A precise copy of the data is required, with every picture left out.

################

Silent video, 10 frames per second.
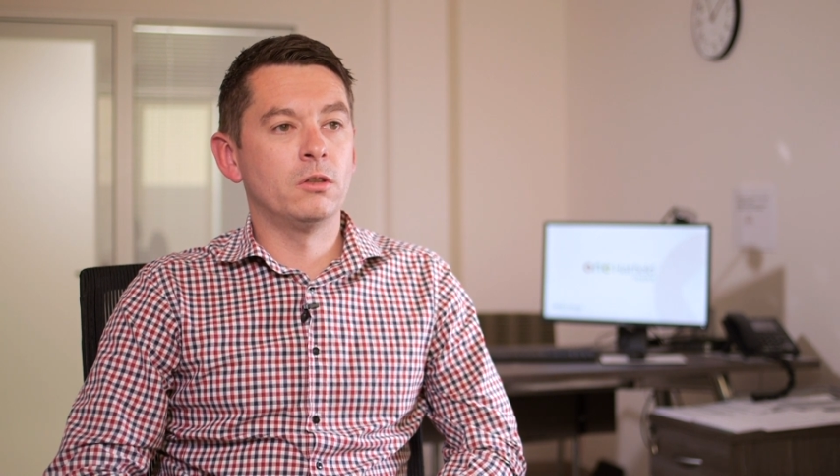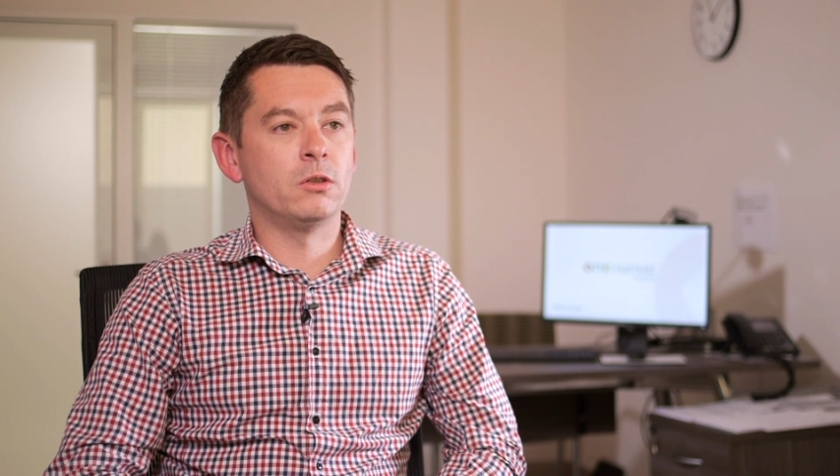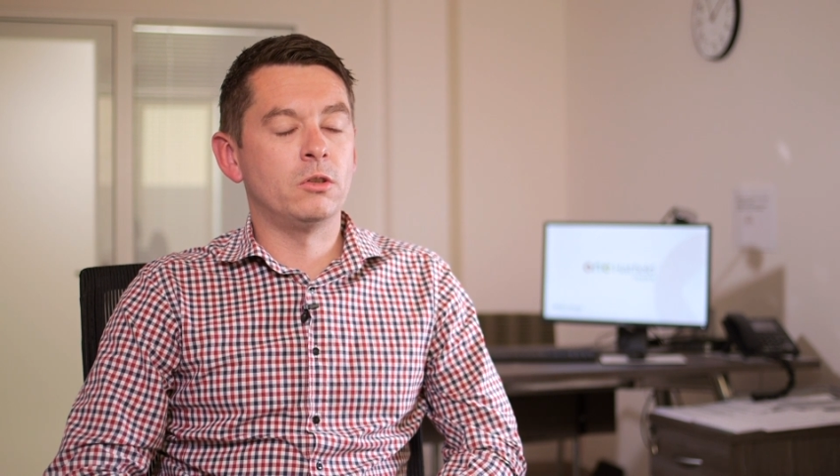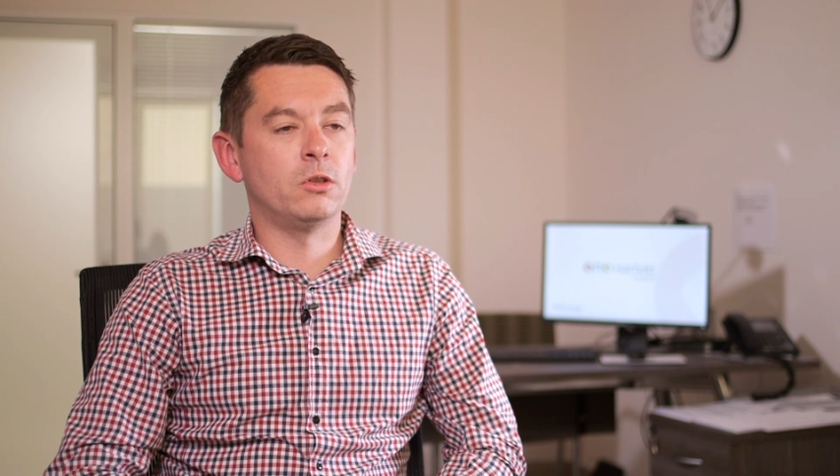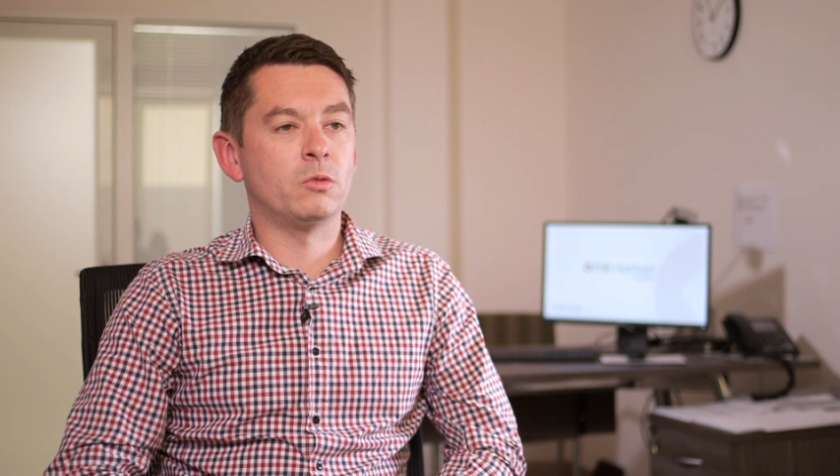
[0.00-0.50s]

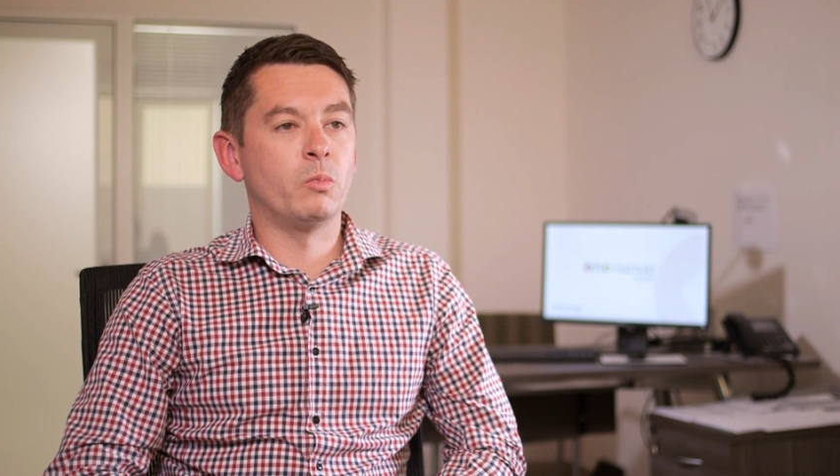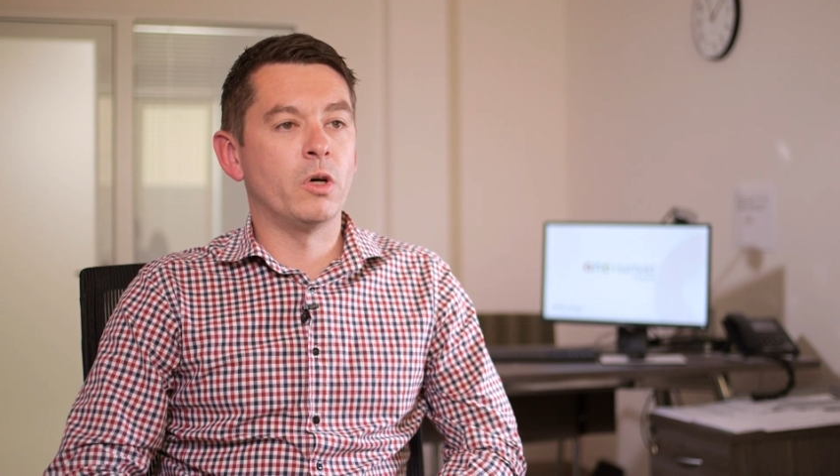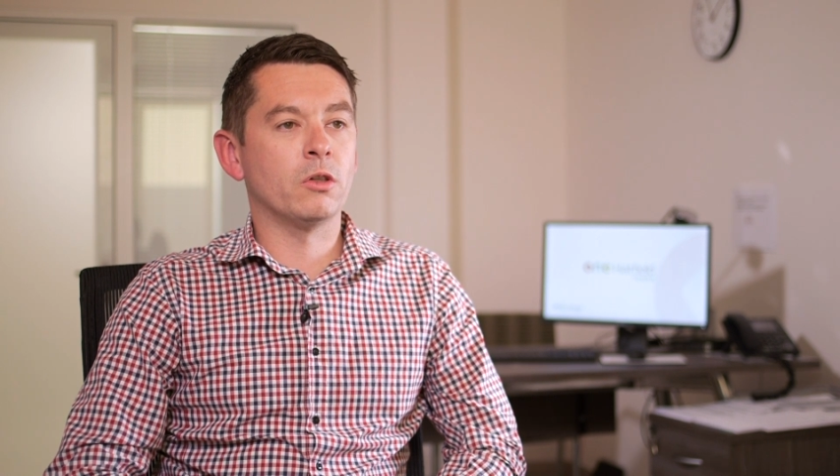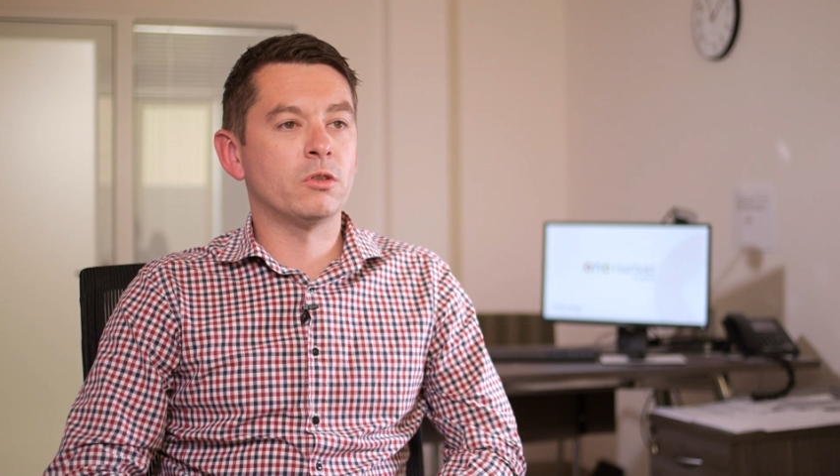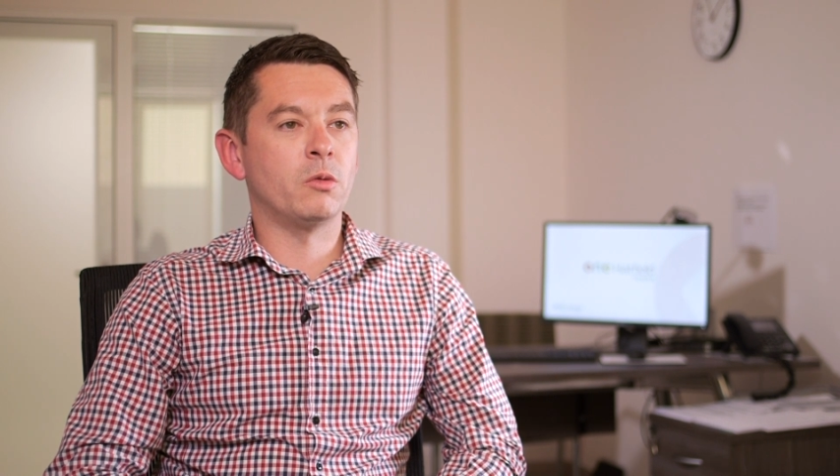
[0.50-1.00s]
to just
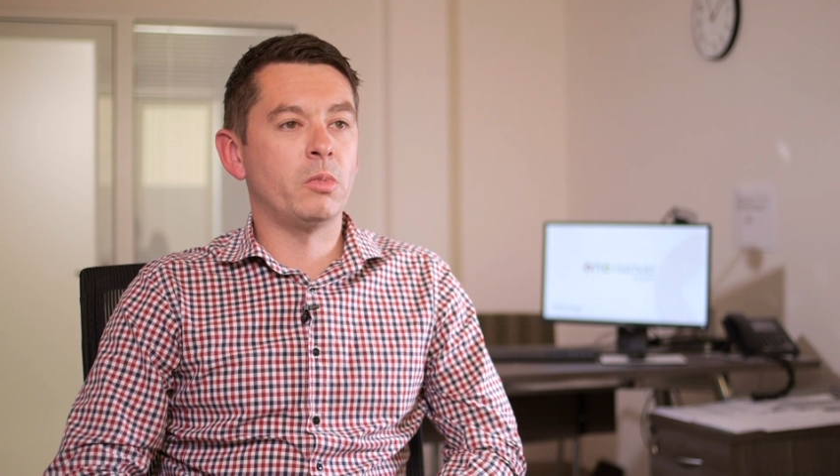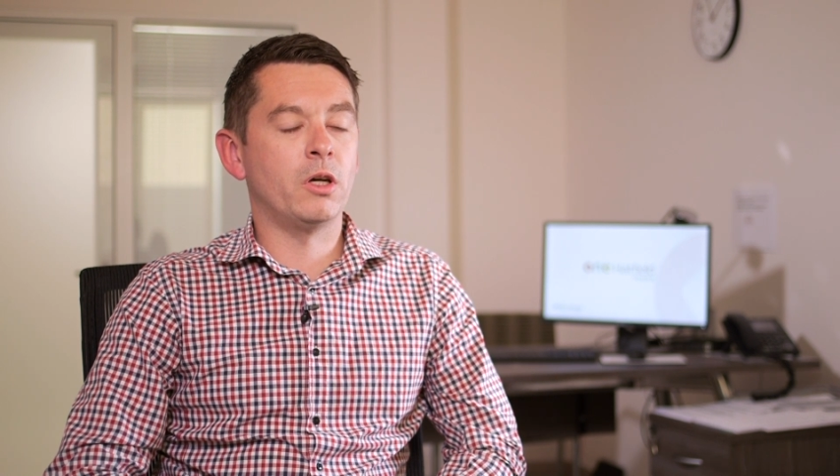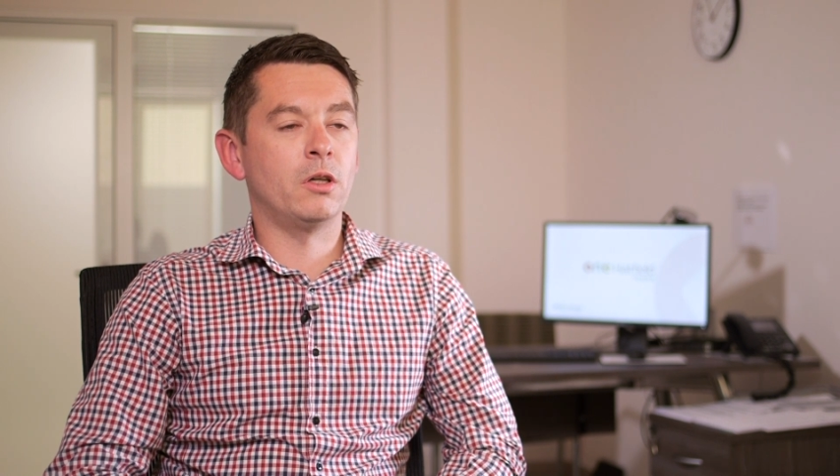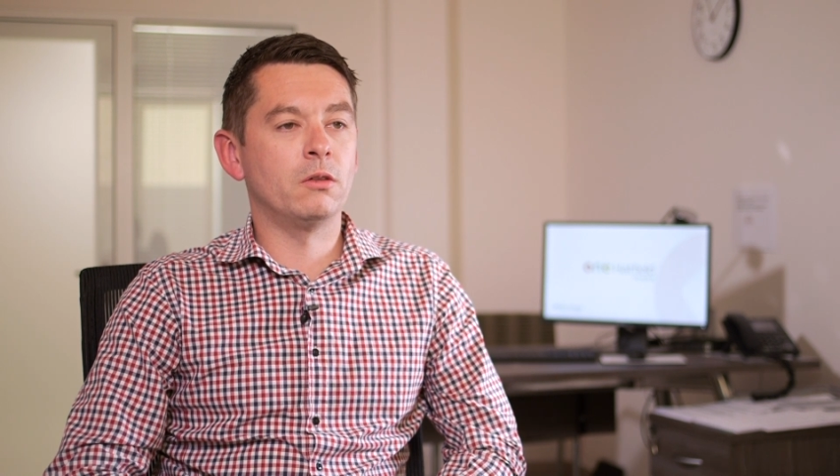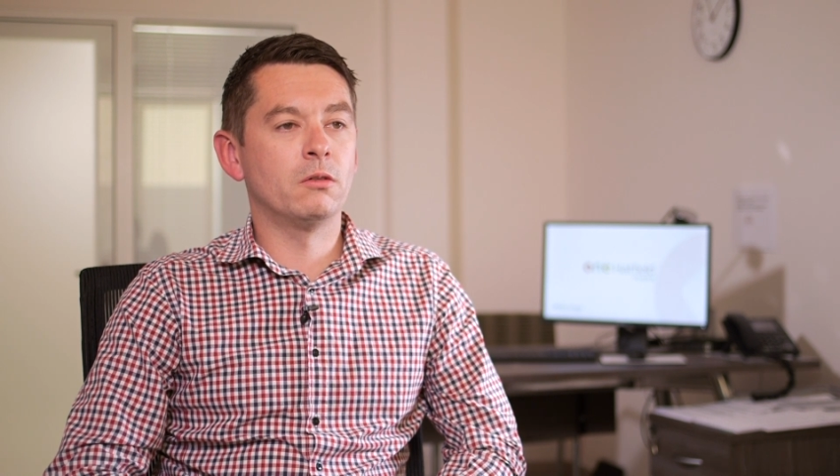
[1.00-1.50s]
mask the
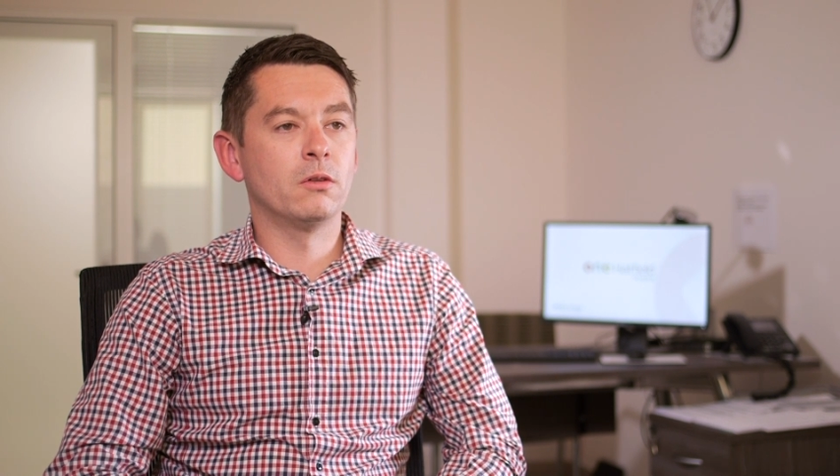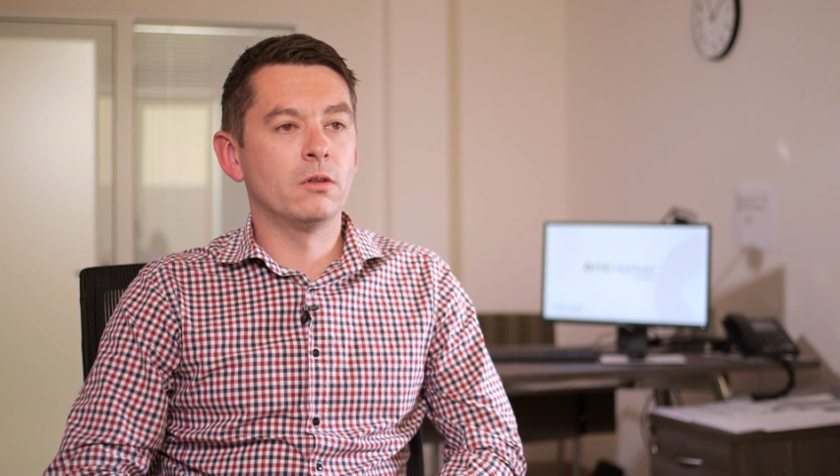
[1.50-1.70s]
pain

################

**SOLUTION BELOW**
Silent video, 10 frames per second.
[0.00-0.50s]

[0.50-1.00s]
to just
[1.00-1.50s]
mask the
[1.50-1.70s]
pain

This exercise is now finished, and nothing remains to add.